1528 trat das Hitzkirchertal (ohne Ermensee & Schongau) unter Einfluss des Komturs der Deutschritterkommende Hitzkirch, Ritter Albrecht von Mülinen zur Reformation über. Nach dem 2. Kappelerkrieg (1531) wurde es von Luzern aus wieder rekatholisiert. Seit dieser Zeit müsen sich die Hitzkircher als Wagglitaler necken lassen. Es zeigt auch ihre Vorliebe und Aufgeschlossenheit neuen Strömungen gegenüber.
Der "Komtur"
Die Deutschordenskommende Hitzkirch ist seit 1237 urkundlich nachgewiesen und wurde 1806 vom Kanton Luzern wieder aufgehoben. Ihr Grundbesitz war umfangreich und der Weinbau eine nicht zu unterschätzende Einnahme. Die Aufsicht und die Leitung des ritterlichen Konventes war dem Komtur übertragen. Der Komtur spielte in früheren Jahren eine massgebende Rolle in Hitzkirch.
Der "Hilti"
Der Name Hitzkirch ist zusammengesetzt aus "Hilti", dem Personennamen und "kircha", Kirche und bedeutet also "Kirche des Hilti". Offenbar war dieser Hilti der Gründer der Kirche und diese war eine Eigenkirche.

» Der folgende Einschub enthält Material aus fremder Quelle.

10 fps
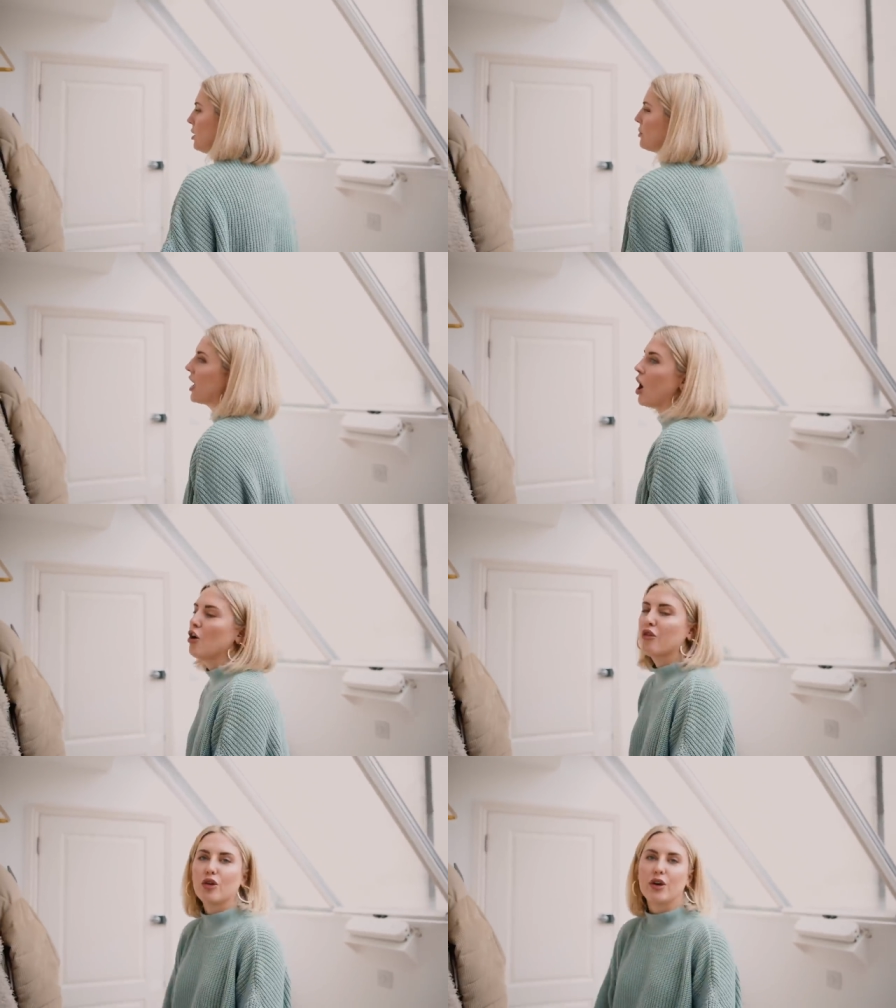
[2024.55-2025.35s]
But yeah,
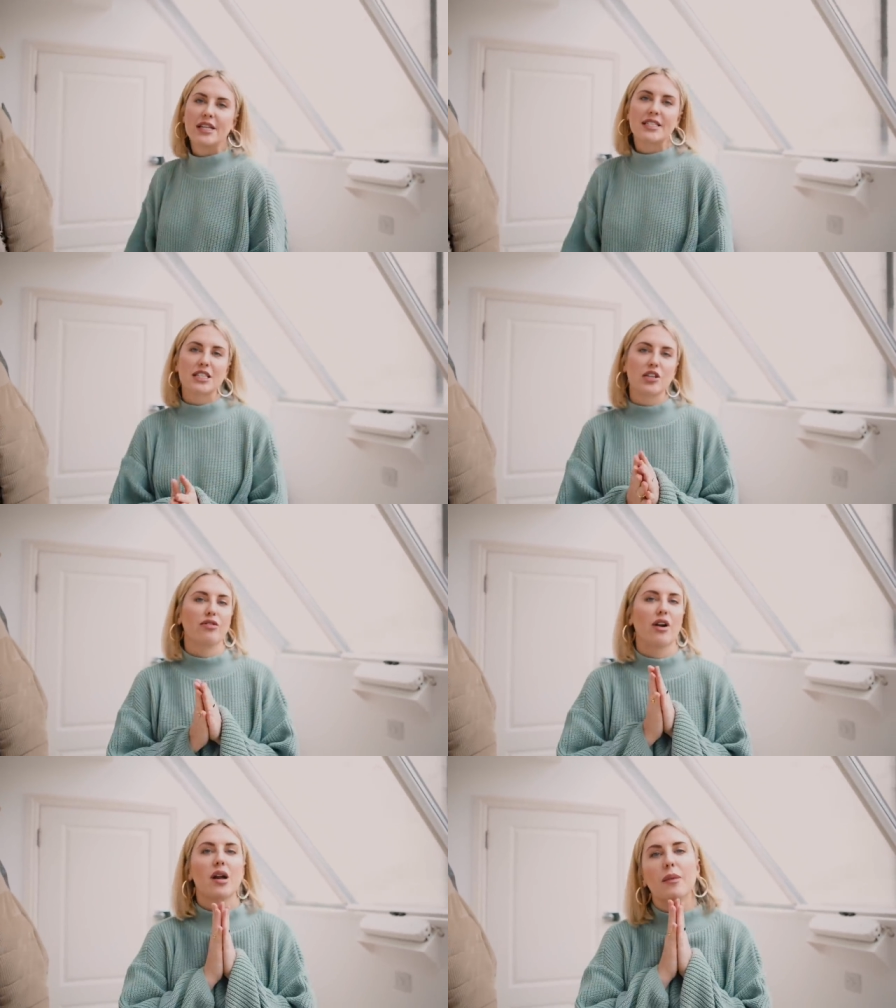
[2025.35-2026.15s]
overall, it's still
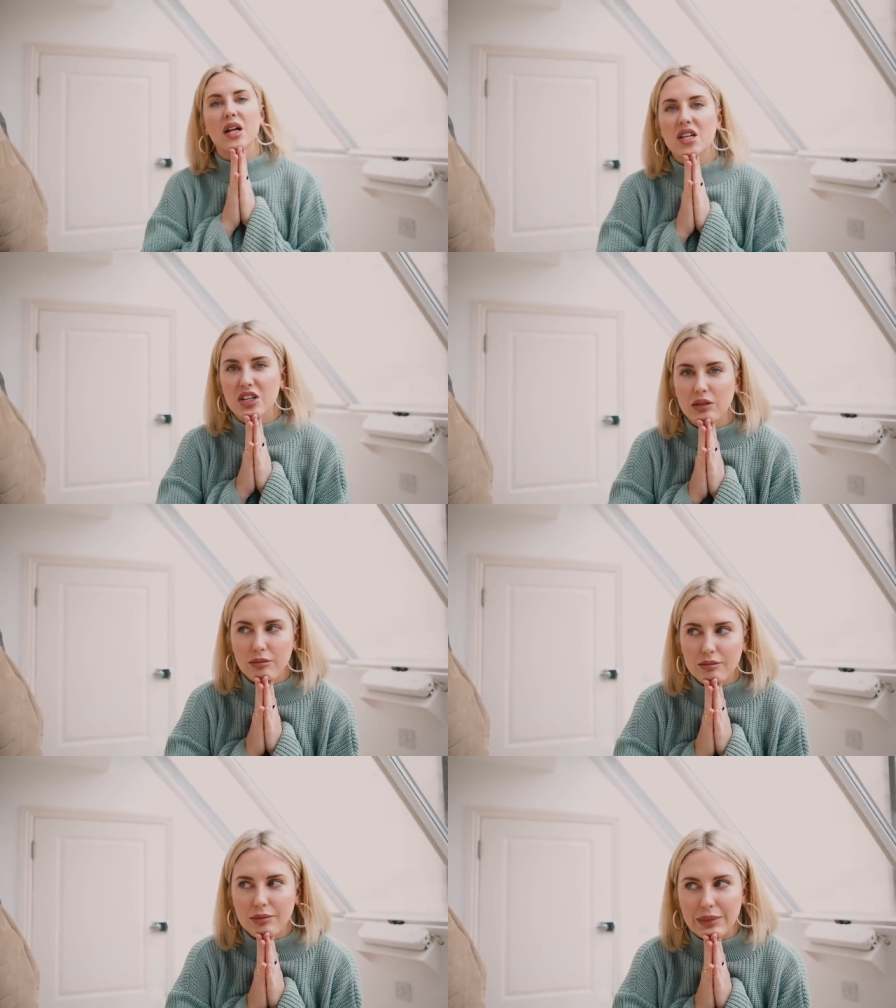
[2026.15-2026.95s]
very much
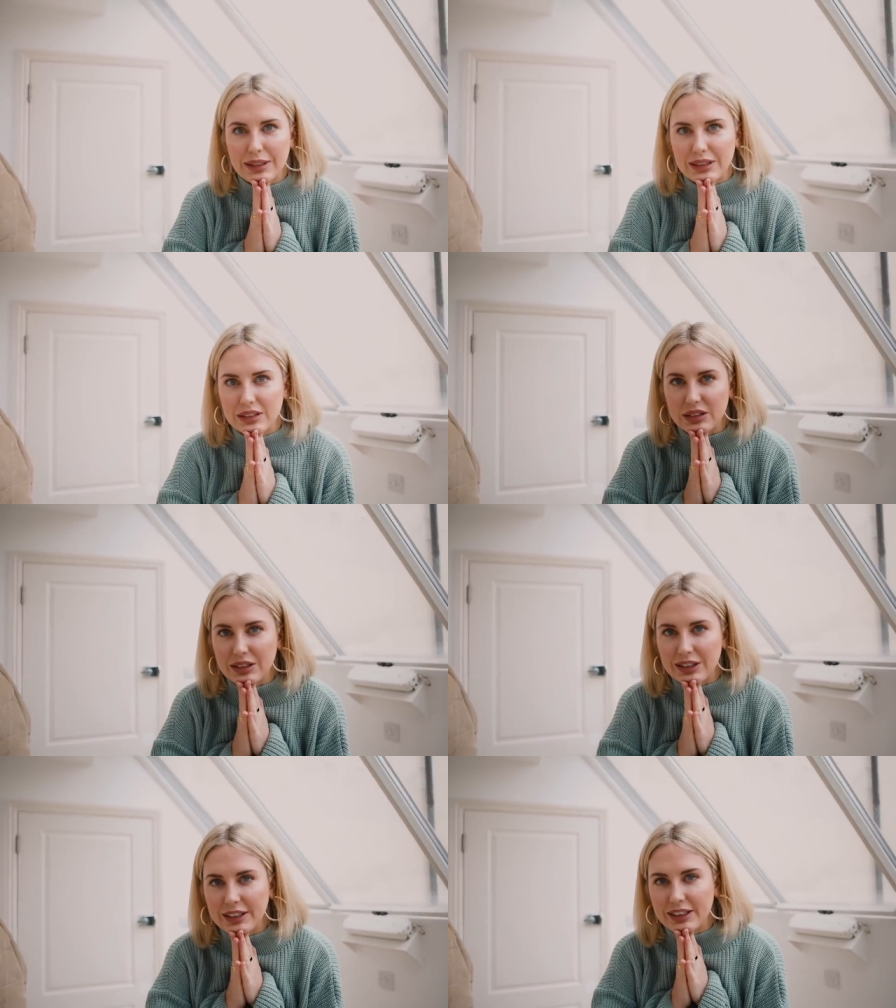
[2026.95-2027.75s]
my
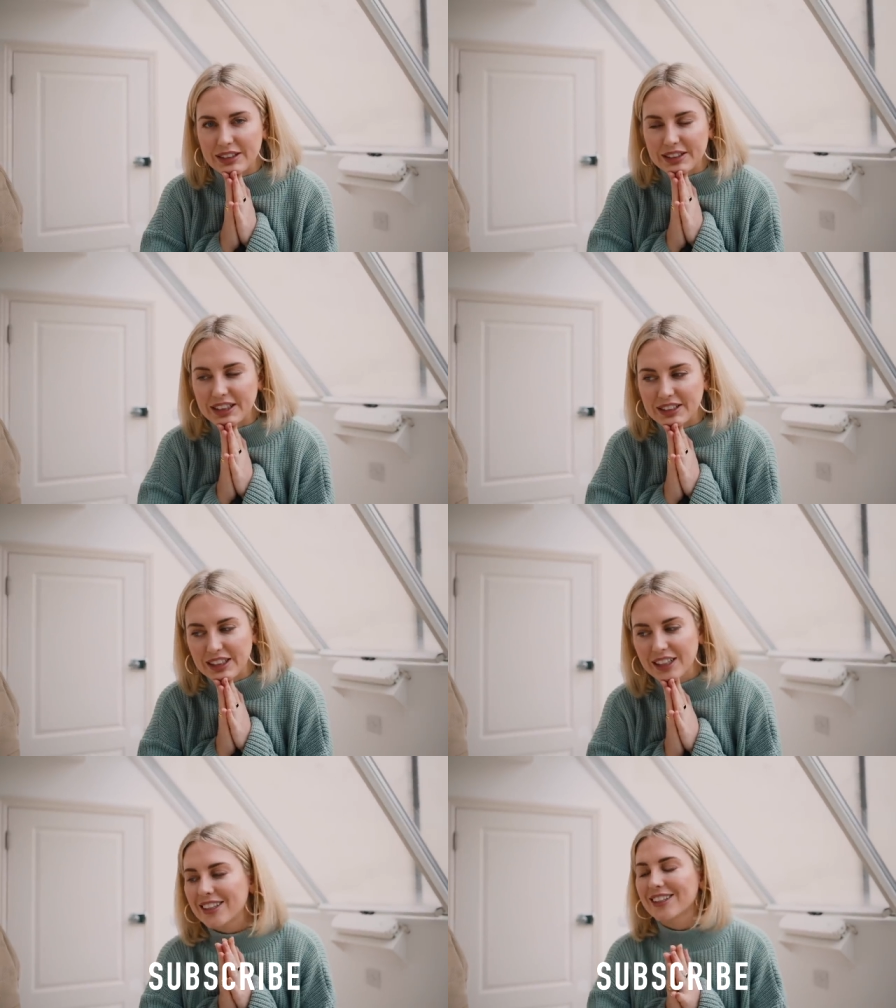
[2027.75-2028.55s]
design and
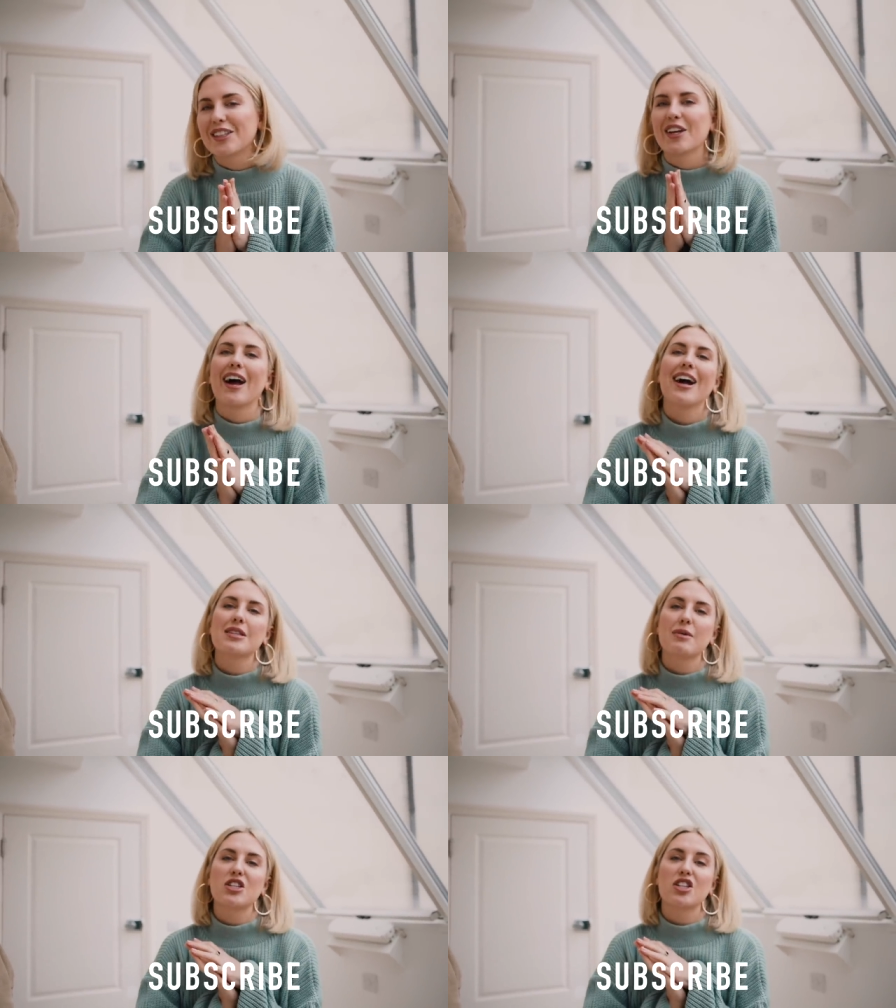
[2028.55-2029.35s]
aesthetic. So yeah,
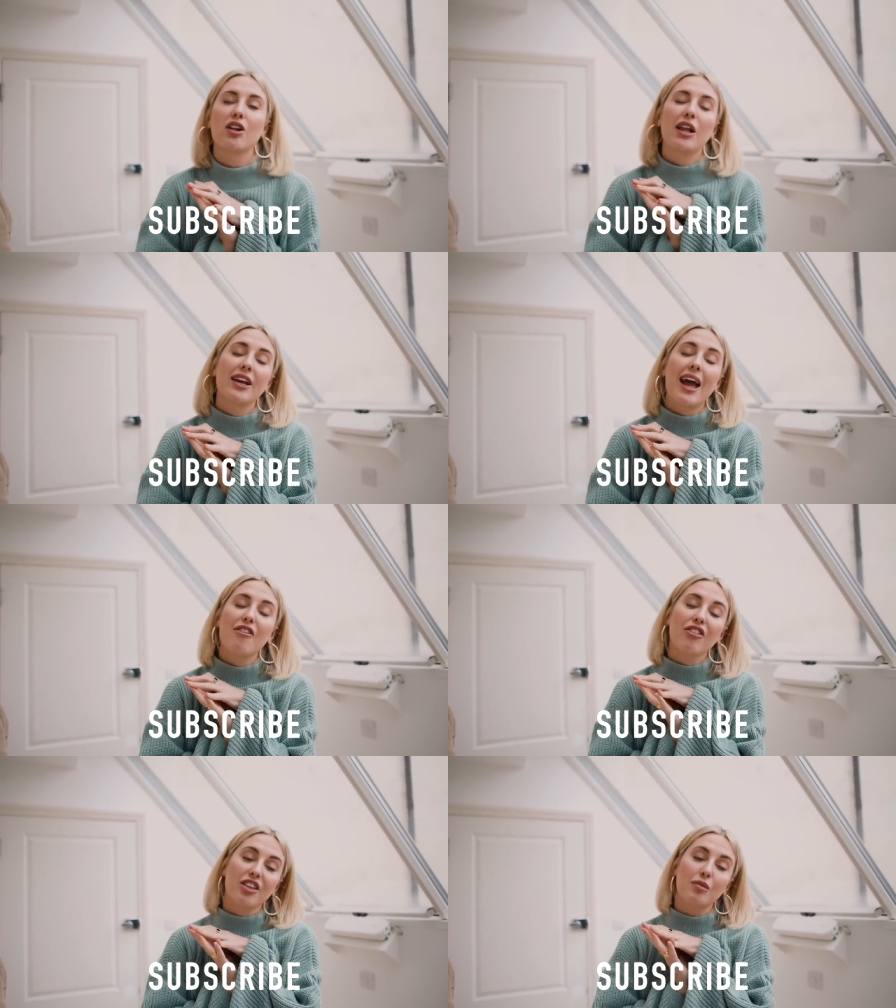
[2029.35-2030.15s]
as mentioned, I'll link
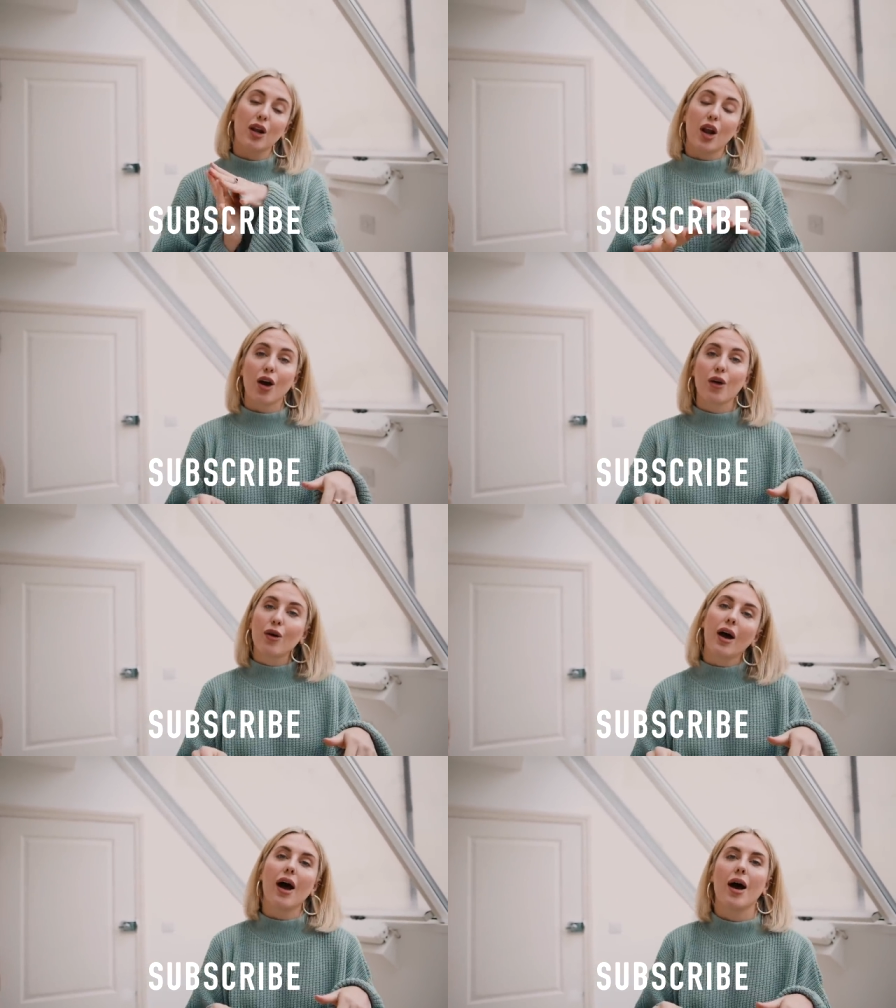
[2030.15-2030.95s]
everything below.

Diese stand schon längst, als das Deutschordenshaus gegründet wurde. Die Deutschen Ritterbrüder erwarben den Hof und die Kirche. Und trotzdem ist Hilti der Kirchengründer der grosse Unbekannte, über dessen Leben keine Urkunden existieren.
Der Marc
Ausgesprochen feines Destilat, das aus den ausgepressten Trauben gebrannt wird.